I'm really proud of the Lijit team today. As part of last round of financing we purchased an entirely new production environment. This environment, we internally named 15c will allow us to scale into the future as well as provide new stealth capabilities we have yet to announce. For the last week we have been putting finishing touches on it and testing the system. Because it's a new "production" environment, we get the luxury of testing it in place rather than the usual, push the code out, do the final production testing (in the middle of the night) and "go live", verify nothing is funky.
So, this weekend we decided to "wind the frog" as it were. We made a copy of the old DTC production database and moved it over to 15c on Saturday. We then, started synchronizing the new production to old production environments over night. That set the ground work for Sunday where the team met at 9:00am to do final changes and redirect DNS over to 15c, and light it up. We were careful to leave a back-out path just in case something bad happened. We never believe anything bad will happen but it pays to leave the breadcrumbs so you get back to happy land.
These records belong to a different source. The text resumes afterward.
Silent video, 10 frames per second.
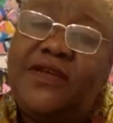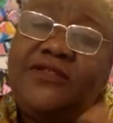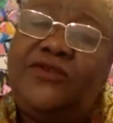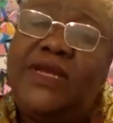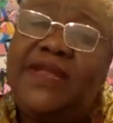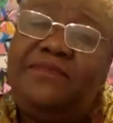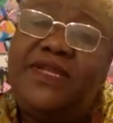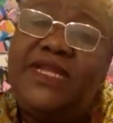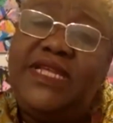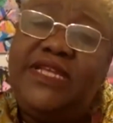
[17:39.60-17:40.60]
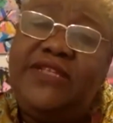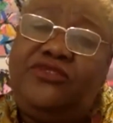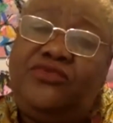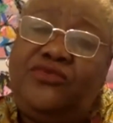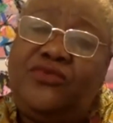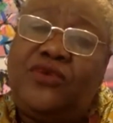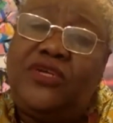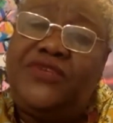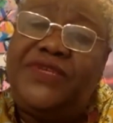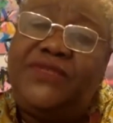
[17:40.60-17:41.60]
to get money into
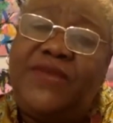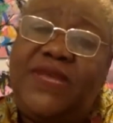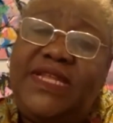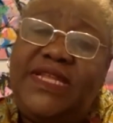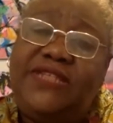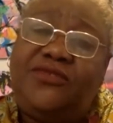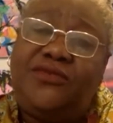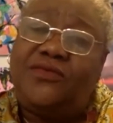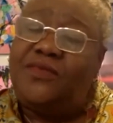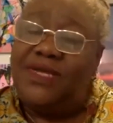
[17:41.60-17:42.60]
countries where they need to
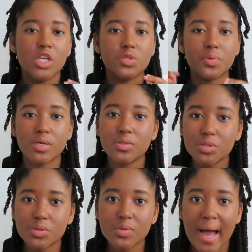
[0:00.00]

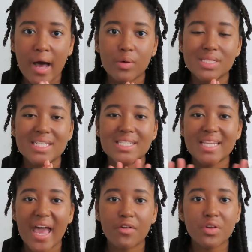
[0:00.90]
sprinkled throughout
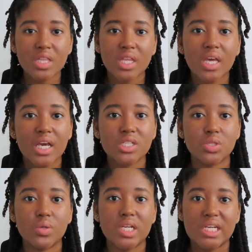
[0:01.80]
is everything a
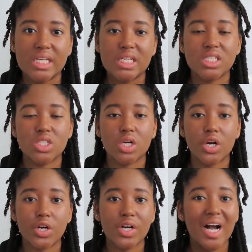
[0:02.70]
student needs to
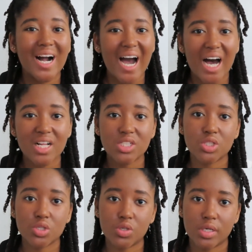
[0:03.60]
earn a college
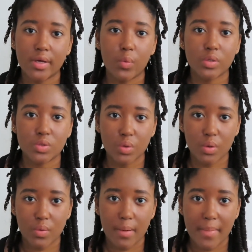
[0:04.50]
degree with dual
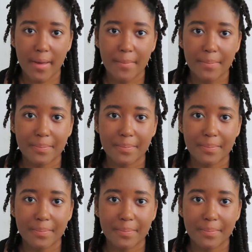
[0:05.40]
enrollment.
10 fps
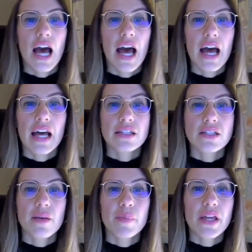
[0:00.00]
And
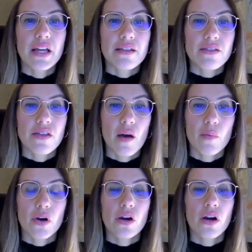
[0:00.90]
the biggest
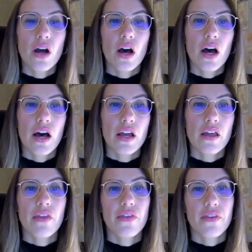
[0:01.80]
number
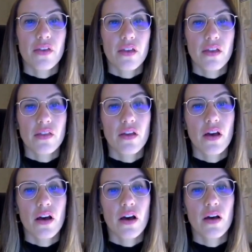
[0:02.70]
is in,
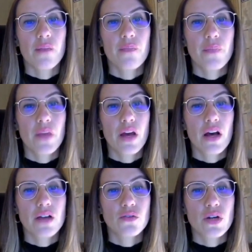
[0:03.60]

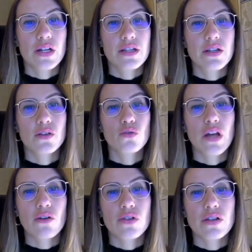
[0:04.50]
as you can see,
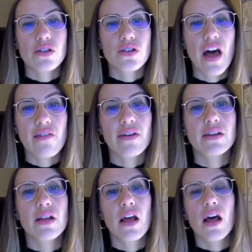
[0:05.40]
2007,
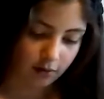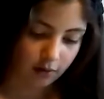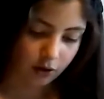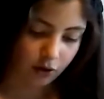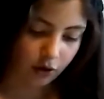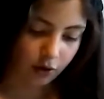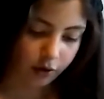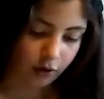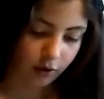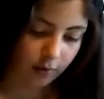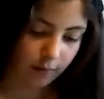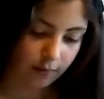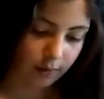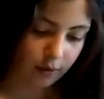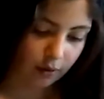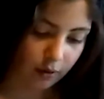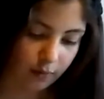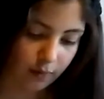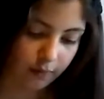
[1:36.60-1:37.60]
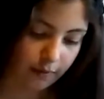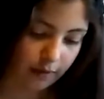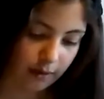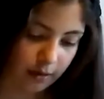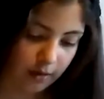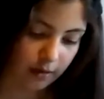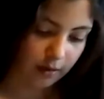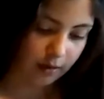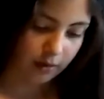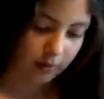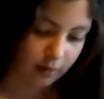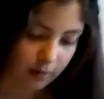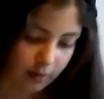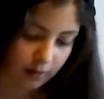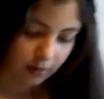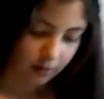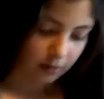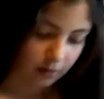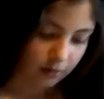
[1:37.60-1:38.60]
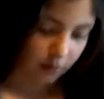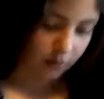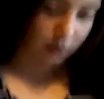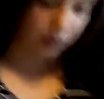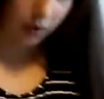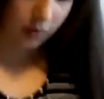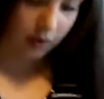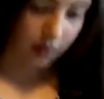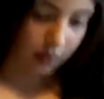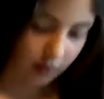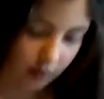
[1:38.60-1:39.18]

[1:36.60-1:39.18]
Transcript: So just hover it over so you don't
Well, this was one of those days. As soon as the team pointed production traffic at 15c… Things went bad, site slowed down, database took a dig, hmmm. We never saw any of this in the last week of testing. It's of course totally illogical as our new environment is way more capable then the old one that works, although a little stressed. Quickly the team pointed traffic back to the DTC (old production environment) and regrouped. A few more things were tried, and finally around 6pm the team called the ball and we went back to the old production environment. We captured the logs we briefly generated during the go live attempts and decided to regroup tomorrow and go heads down on analysis of what is going on.
Obviously, it would be cooler if everything went well, but I have learned it's much better to have a seasoned team that understands things never go exactly right. They blew a big chunk of their weekend, a large portion executing multiple steps that simply gave them an ability to recover from something bad. But as a result, we live to fight another day and our customers only saw about 5 minutes of funky behavior. No one panicked, everything was methodical, it just didn't happen today.
Good work guys, you'll get it next time!